** Exercise data follows **

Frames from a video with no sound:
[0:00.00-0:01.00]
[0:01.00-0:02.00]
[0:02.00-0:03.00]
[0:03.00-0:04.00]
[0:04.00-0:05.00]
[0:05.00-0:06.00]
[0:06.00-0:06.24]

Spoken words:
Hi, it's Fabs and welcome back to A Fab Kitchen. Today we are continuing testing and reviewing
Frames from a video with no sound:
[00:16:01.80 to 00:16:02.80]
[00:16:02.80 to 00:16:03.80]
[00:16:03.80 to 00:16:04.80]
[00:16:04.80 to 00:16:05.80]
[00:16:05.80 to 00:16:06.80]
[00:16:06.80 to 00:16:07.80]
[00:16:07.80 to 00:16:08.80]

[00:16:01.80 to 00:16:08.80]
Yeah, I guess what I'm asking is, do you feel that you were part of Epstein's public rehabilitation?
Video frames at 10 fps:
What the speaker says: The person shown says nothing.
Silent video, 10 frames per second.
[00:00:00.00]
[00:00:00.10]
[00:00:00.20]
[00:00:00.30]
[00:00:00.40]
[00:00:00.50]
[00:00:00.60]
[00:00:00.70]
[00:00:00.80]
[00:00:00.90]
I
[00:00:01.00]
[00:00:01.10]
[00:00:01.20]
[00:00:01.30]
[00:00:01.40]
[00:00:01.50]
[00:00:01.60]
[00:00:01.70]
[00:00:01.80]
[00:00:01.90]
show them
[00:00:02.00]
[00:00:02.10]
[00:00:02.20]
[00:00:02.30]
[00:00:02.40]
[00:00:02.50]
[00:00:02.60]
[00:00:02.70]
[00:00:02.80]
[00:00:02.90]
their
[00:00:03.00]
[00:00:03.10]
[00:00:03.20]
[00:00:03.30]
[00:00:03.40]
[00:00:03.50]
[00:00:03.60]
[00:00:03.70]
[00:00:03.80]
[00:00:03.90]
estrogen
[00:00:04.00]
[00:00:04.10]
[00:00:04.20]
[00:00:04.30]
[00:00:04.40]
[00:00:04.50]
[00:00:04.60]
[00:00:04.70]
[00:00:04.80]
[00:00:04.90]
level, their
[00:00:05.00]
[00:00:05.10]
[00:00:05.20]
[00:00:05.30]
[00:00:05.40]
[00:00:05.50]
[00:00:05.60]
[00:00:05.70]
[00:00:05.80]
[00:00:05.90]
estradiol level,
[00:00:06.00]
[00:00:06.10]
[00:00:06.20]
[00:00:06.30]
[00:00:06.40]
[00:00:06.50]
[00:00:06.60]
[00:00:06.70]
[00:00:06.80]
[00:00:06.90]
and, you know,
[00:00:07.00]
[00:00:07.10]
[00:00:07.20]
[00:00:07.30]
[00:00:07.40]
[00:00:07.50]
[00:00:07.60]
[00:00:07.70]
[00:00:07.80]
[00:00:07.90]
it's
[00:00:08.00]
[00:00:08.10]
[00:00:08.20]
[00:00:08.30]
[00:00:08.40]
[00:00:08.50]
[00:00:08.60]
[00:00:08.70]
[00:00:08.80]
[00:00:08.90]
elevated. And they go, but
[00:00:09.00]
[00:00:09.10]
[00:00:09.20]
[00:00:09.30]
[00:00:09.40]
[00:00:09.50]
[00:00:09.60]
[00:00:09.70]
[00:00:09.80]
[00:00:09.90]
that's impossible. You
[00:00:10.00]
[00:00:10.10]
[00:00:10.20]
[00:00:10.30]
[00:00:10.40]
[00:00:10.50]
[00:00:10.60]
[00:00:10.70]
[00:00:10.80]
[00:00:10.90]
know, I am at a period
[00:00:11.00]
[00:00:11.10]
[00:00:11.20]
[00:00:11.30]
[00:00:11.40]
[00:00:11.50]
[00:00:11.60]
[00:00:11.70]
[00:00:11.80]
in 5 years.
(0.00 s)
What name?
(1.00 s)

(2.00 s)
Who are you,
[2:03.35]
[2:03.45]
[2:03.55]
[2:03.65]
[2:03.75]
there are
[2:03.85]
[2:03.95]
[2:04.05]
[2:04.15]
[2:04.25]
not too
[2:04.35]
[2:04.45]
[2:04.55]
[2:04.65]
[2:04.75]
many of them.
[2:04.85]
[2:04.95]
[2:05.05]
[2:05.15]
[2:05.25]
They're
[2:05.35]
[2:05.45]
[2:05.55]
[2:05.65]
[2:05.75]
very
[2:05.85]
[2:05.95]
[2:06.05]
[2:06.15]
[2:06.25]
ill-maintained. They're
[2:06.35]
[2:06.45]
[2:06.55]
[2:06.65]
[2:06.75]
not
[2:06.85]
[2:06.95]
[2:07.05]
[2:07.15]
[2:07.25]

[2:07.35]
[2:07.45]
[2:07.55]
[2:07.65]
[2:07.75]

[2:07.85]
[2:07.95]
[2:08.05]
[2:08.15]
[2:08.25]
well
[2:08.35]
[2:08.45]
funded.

** End of Exercise data **

* **Exercise directions**:
Take the data above and reproduce it exactly.

* **Task solution**:
Frames from a video with no sound:
[0:00.00-0:01.00]
[0:01.00-0:02.00]
[0:02.00-0:03.00]
[0:03.00-0:04.00]
[0:04.00-0:05.00]
[0:05.00-0:06.00]
[0:06.00-0:06.24]

Spoken words:
Hi, it's Fabs and welcome back to A Fab Kitchen. Today we are continuing testing and reviewing
Frames from a video with no sound:
[00:16:01.80 to 00:16:02.80]
[00:16:02.80 to 00:16:03.80]
[00:16:03.80 to 00:16:04.80]
[00:16:04.80 to 00:16:05.80]
[00:16:05.80 to 00:16:06.80]
[00:16:06.80 to 00:16:07.80]
[00:16:07.80 to 00:16:08.80]

[00:16:01.80 to 00:16:08.80]
Yeah, I guess what I'm asking is, do you feel that you were part of Epstein's public rehabilitation?
Video frames at 10 fps:
What the speaker says: The person shown says nothing.
Silent video, 10 frames per second.
[00:00:00.00]
[00:00:00.10]
[00:00:00.20]
[00:00:00.30]
[00:00:00.40]
[00:00:00.50]
[00:00:00.60]
[00:00:00.70]
[00:00:00.80]
[00:00:00.90]
I
[00:00:01.00]
[00:00:01.10]
[00:00:01.20]
[00:00:01.30]
[00:00:01.40]
[00:00:01.50]
[00:00:01.60]
[00:00:01.70]
[00:00:01.80]
[00:00:01.90]
show them
[00:00:02.00]
[00:00:02.10]
[00:00:02.20]
[00:00:02.30]
[00:00:02.40]
[00:00:02.50]
[00:00:02.60]
[00:00:02.70]
[00:00:02.80]
[00:00:02.90]
their
[00:00:03.00]
[00:00:03.10]
[00:00:03.20]
[00:00:03.30]
[00:00:03.40]
[00:00:03.50]
[00:00:03.60]
[00:00:03.70]
[00:00:03.80]
[00:00:03.90]
estrogen
[00:00:04.00]
[00:00:04.10]
[00:00:04.20]
[00:00:04.30]
[00:00:04.40]
[00:00:04.50]
[00:00:04.60]
[00:00:04.70]
[00:00:04.80]
[00:00:04.90]
level, their
[00:00:05.00]
[00:00:05.10]
[00:00:05.20]
[00:00:05.30]
[00:00:05.40]
[00:00:05.50]
[00:00:05.60]
[00:00:05.70]
[00:00:05.80]
[00:00:05.90]
estradiol level,
[00:00:06.00]
[00:00:06.10]
[00:00:06.20]
[00:00:06.30]
[00:00:06.40]
[00:00:06.50]
[00:00:06.60]
[00:00:06.70]
[00:00:06.80]
[00:00:06.90]
and, you know,
[00:00:07.00]
[00:00:07.10]
[00:00:07.20]
[00:00:07.30]
[00:00:07.40]
[00:00:07.50]
[00:00:07.60]
[00:00:07.70]
[00:00:07.80]
[00:00:07.90]
it's
[00:00:08.00]
[00:00:08.10]
[00:00:08.20]
[00:00:08.30]
[00:00:08.40]
[00:00:08.50]
[00:00:08.60]
[00:00:08.70]
[00:00:08.80]
[00:00:08.90]
elevated. And they go, but
[00:00:09.00]
[00:00:09.10]
[00:00:09.20]
[00:00:09.30]
[00:00:09.40]
[00:00:09.50]
[00:00:09.60]
[00:00:09.70]
[00:00:09.80]
[00:00:09.90]
that's impossible. You
[00:00:10.00]
[00:00:10.10]
[00:00:10.20]
[00:00:10.30]
[00:00:10.40]
[00:00:10.50]
[00:00:10.60]
[00:00:10.70]
[00:00:10.80]
[00:00:10.90]
know, I am at a period
[00:00:11.00]
[00:00:11.10]
[00:00:11.20]
[00:00:11.30]
[00:00:11.40]
[00:00:11.50]
[00:00:11.60]
[00:00:11.70]
[00:00:11.80]
in 5 years.
(0.00 s)
What name?
(1.00 s)

(2.00 s)
Who are you,
[2:03.35]
[2:03.45]
[2:03.55]
[2:03.65]
[2:03.75]
there are
[2:03.85]
[2:03.95]
[2:04.05]
[2:04.15]
[2:04.25]
not too
[2:04.35]
[2:04.45]
[2:04.55]
[2:04.65]
[2:04.75]
many of them.
[2:04.85]
[2:04.95]
[2:05.05]
[2:05.15]
[2:05.25]
They're
[2:05.35]
[2:05.45]
[2:05.55]
[2:05.65]
[2:05.75]
very
[2:05.85]
[2:05.95]
[2:06.05]
[2:06.15]
[2:06.25]
ill-maintained. They're
[2:06.35]
[2:06.45]
[2:06.55]
[2:06.65]
[2:06.75]
not
[2:06.85]
[2:06.95]
[2:07.05]
[2:07.15]
[2:07.25]

[2:07.35]
[2:07.45]
[2:07.55]
[2:07.65]
[2:07.75]

[2:07.85]
[2:07.95]
[2:08.05]
[2:08.15]
[2:08.25]
well
[2:08.35]
[2:08.45]
funded.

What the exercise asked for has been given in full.